### Task statement
Copy each entry below verbatim. Skip the pictures.

-----

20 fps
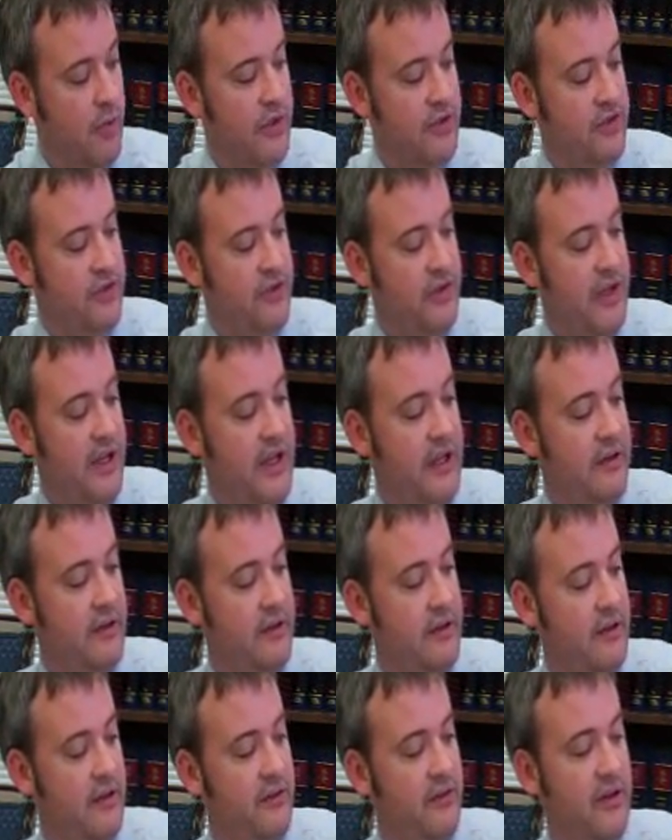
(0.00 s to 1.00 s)
which
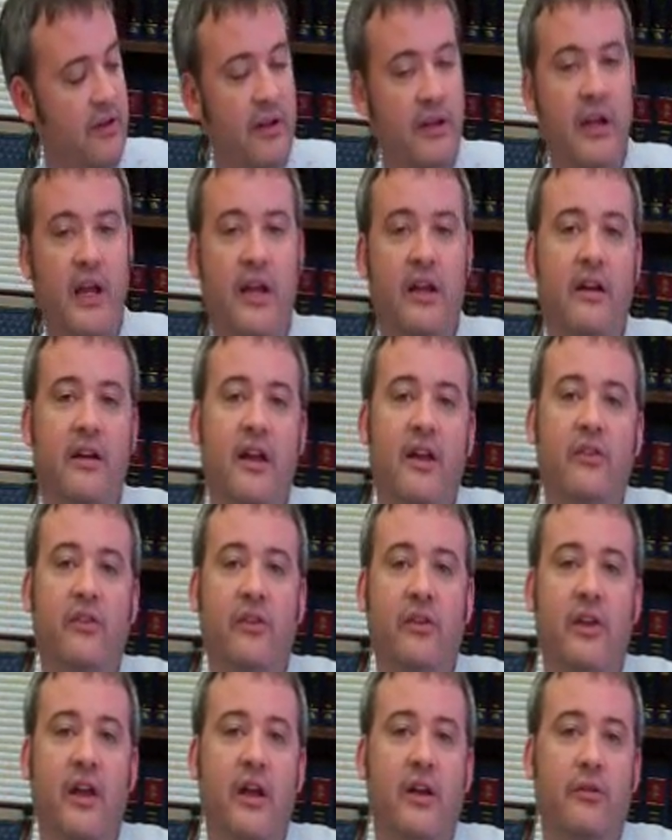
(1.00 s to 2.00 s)
date is indicated
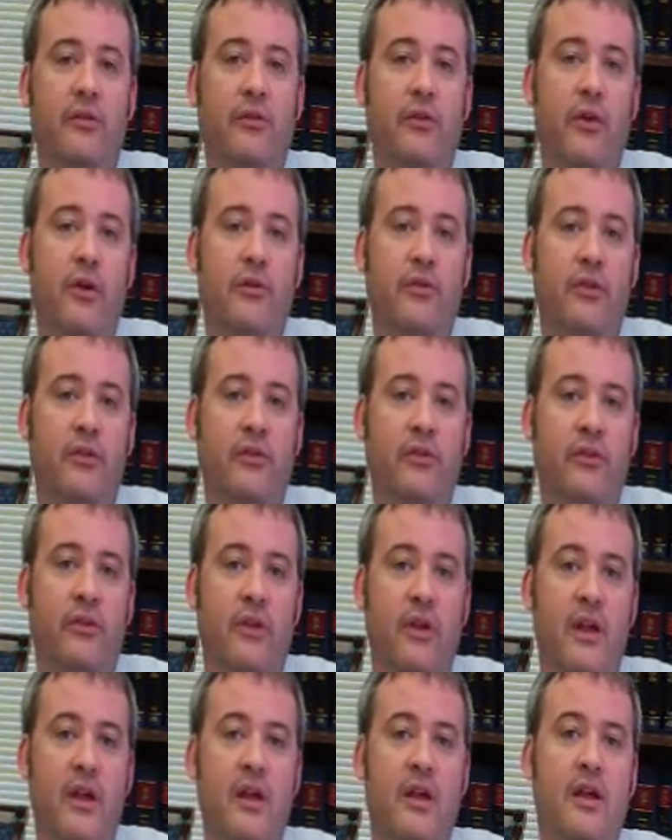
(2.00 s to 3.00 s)
as the date of
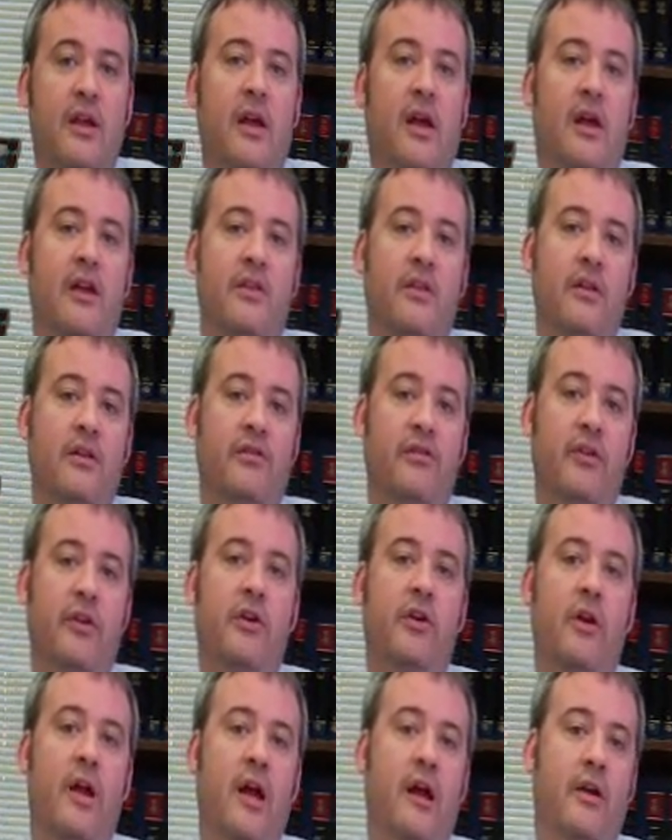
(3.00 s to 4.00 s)
service, and then
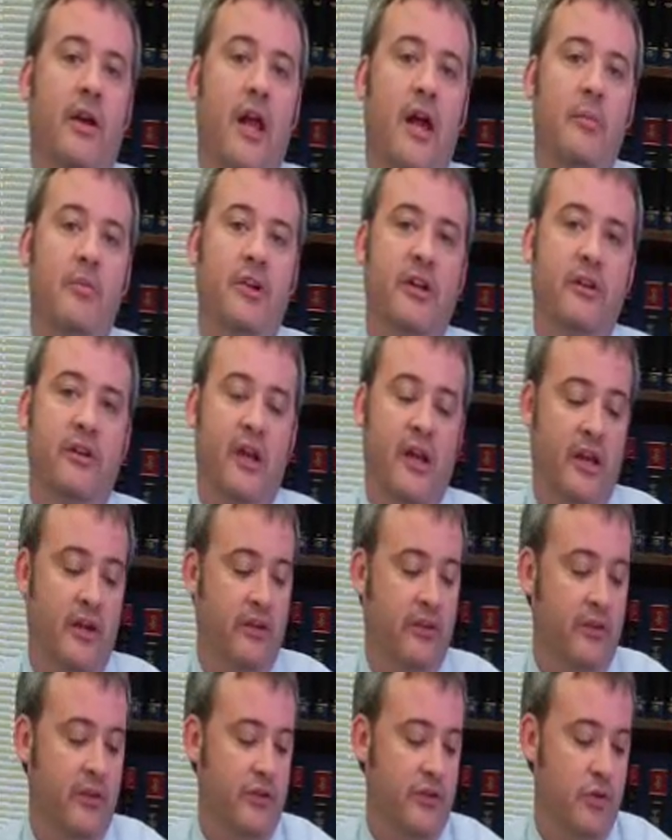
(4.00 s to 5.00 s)
figure out how many
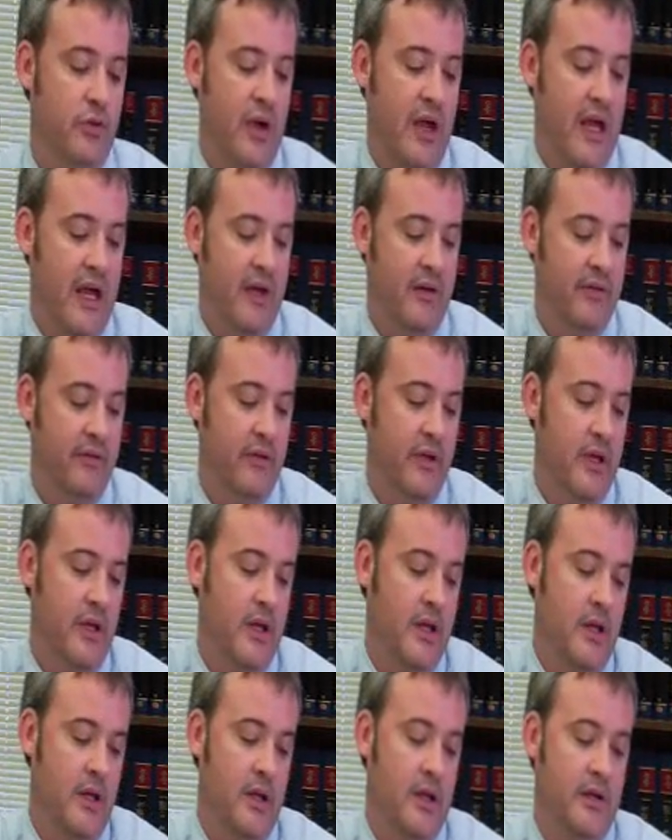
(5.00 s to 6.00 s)
days that you have
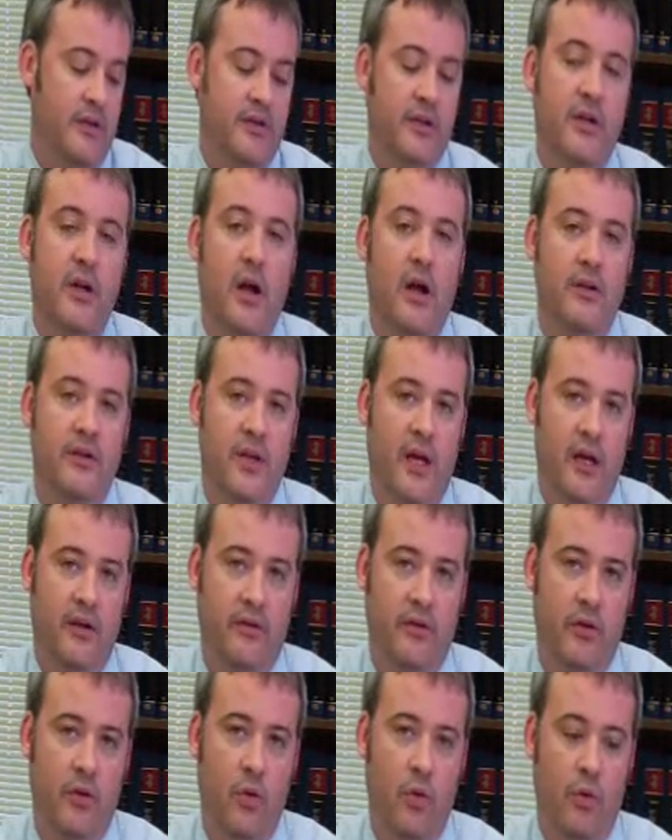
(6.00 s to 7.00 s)
to
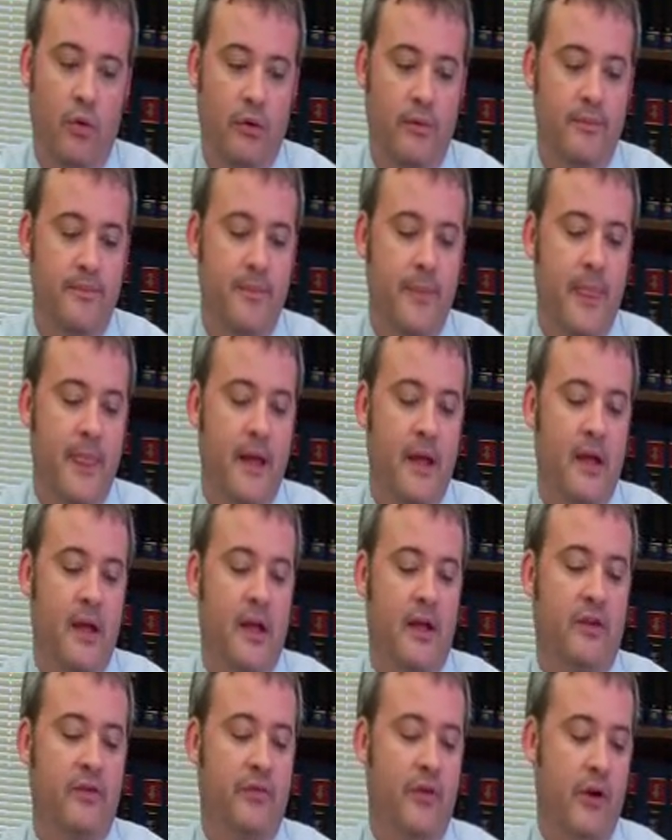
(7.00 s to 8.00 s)
contact the court.
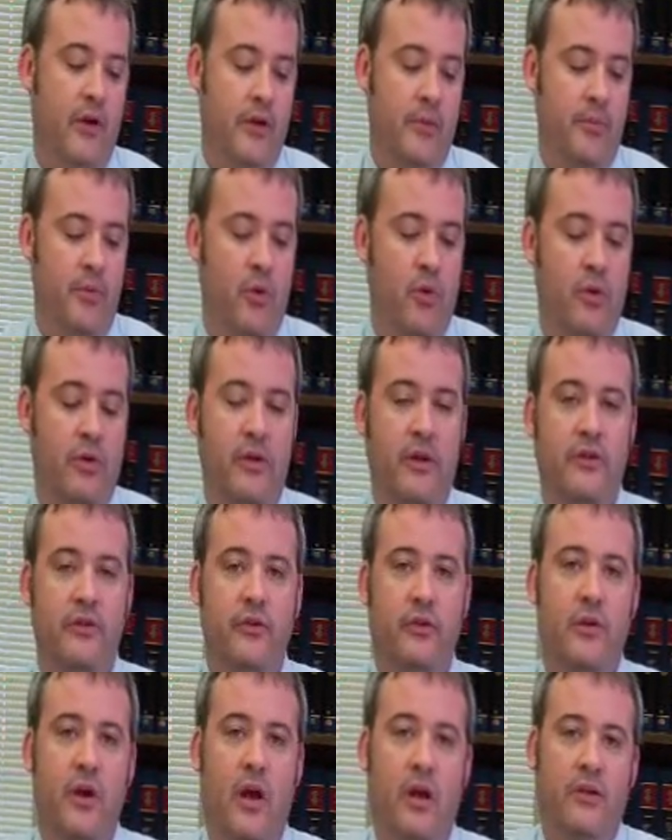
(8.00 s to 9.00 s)
It's very important
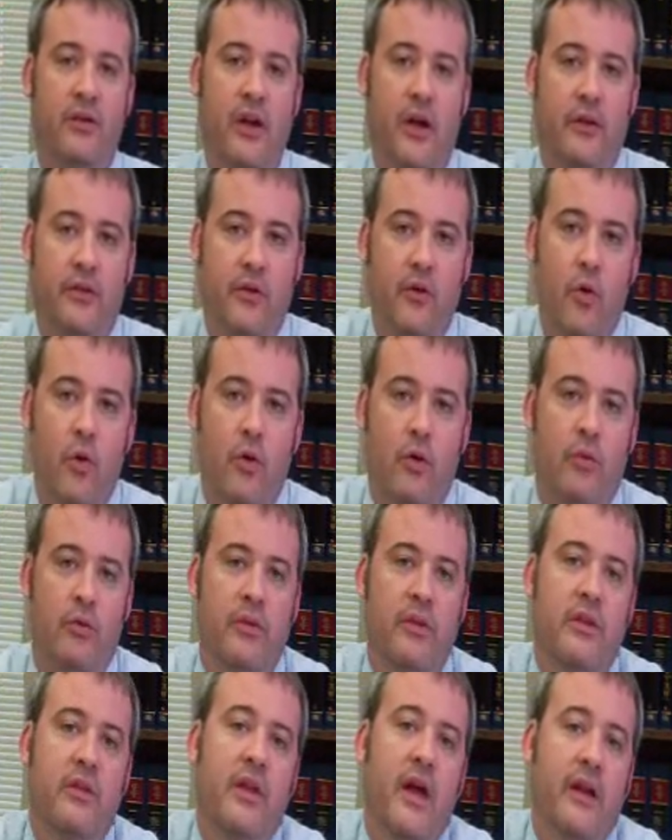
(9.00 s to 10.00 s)
that you contact the court
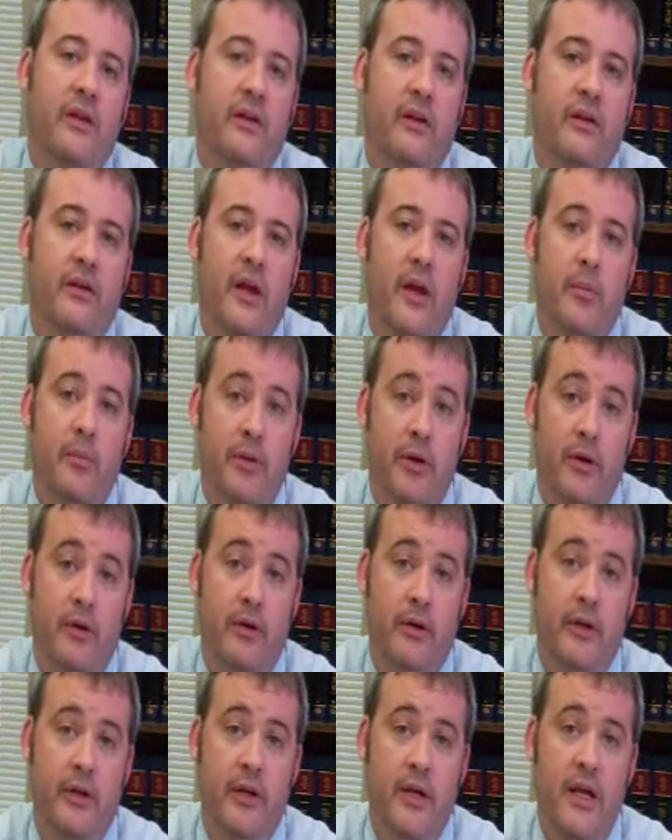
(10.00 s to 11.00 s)
within that 10-day
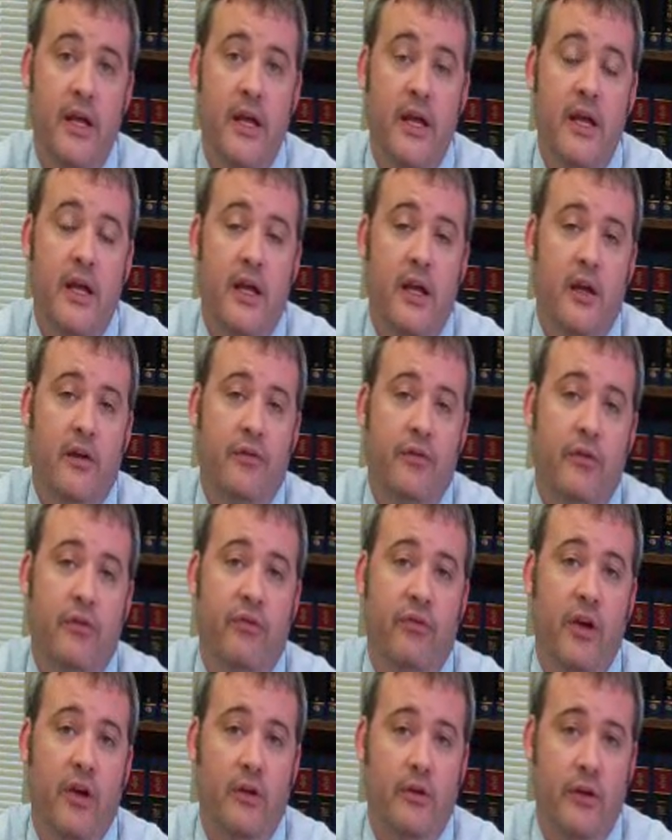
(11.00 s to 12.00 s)
period. If you
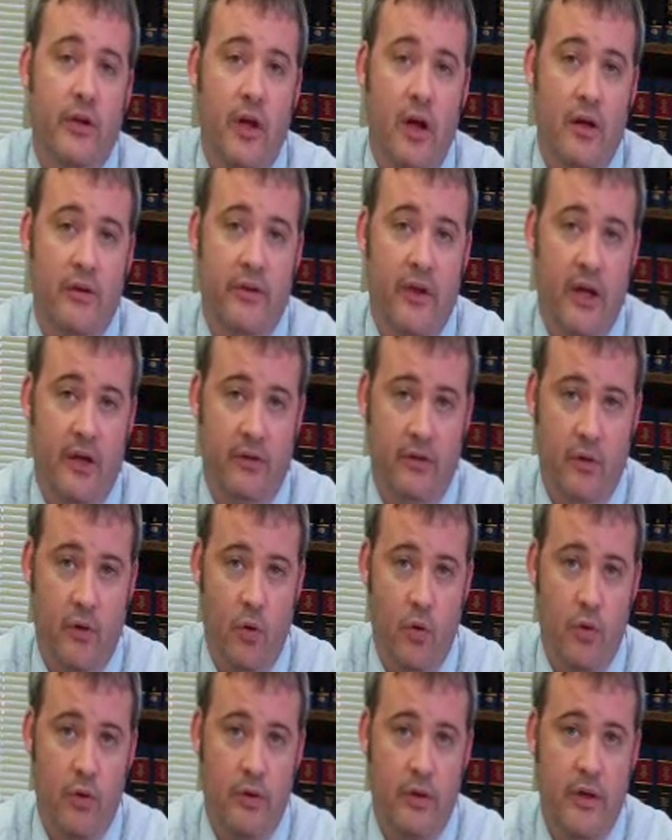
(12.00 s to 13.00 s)
fail to contact the
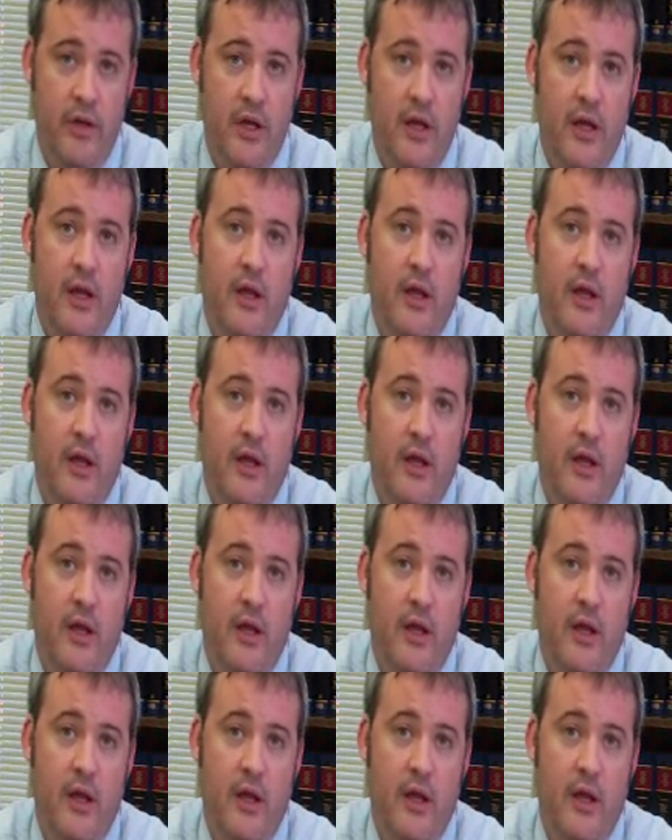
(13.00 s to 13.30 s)
court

-----

### Worked solution
20 fps
(0.00 s to 1.00 s)
which
(1.00 s to 2.00 s)
date is indicated
(2.00 s to 3.00 s)
as the date of
(3.00 s to 4.00 s)
service, and then
(4.00 s to 5.00 s)
figure out how many
(5.00 s to 6.00 s)
days that you have
(6.00 s to 7.00 s)
to
(7.00 s to 8.00 s)
contact the court.
(8.00 s to 9.00 s)
It's very important
(9.00 s to 10.00 s)
that you contact the court
(10.00 s to 11.00 s)
within that 10-day
(11.00 s to 12.00 s)
period. If you
(12.00 s to 13.00 s)
fail to contact the
(13.00 s to 13.30 s)
court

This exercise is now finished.